MVAIC is a statutory creation designed to provide no-fault benefits to injured individuals only when there is no other insurance available. In this case, the claimant has not provided the defendant with a copy of the police report regarding this accident, or otherwise provided the defendant with proof that the claimant complied with any of the other report requirements pursuant to Article 51. Since the claimant has not verified that the alleged accident ever occurred or that it was reported to the police within 24 hours, the claimant is not qualified to receive MVAIC benefits.

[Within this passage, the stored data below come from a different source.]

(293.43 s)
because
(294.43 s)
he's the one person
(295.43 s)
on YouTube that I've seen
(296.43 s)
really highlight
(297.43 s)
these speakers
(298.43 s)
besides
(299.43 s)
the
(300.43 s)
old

This Court finds that complying with the “statutory requirement of timely filing a notice of claim must be established in order to demonstrate that the claimant is a covered person,’ within the meaning of the statute, entitled to recover no-fault benefits from the MVAIC” (see, A.B. Med. Servs. PLLC v. Motor Veh. Acc. Indem. Corp., 2006 NY Slip Op 50139U, 2-3 (NY Misc 2006); Insurance Law §5221[b][2]; Ocean Diagnostic Imaging v. Motor Veh. Acc. Indem. Corp., 8 Misc 3d 137A, 308 NYS2d 19, 2005 NY Slip Op 51271U [App Term, 2d & 11th Jud Dists]). Accordingly, MVAIC’s failure to timely deny plaintiffs’ claims does not preclude the dismissal of the plaintiffs’ causes of action based upon lack of coverage (A.B. Med. Servs. PLLC v. Motor Veh. Acc. Indem. Corp., 2006 NY Slip Op 50139U; see, Central Gen. Hosp. v. Chubb Group of Ins. Cos., 90 NY2d 195, 199-200, 681 NE2d 413, 659 NYS2d 246 [1997]).

Accordingly, the defendant’s motion for summary judgment is granted and the cause of action for $1,080.00 is dismissed.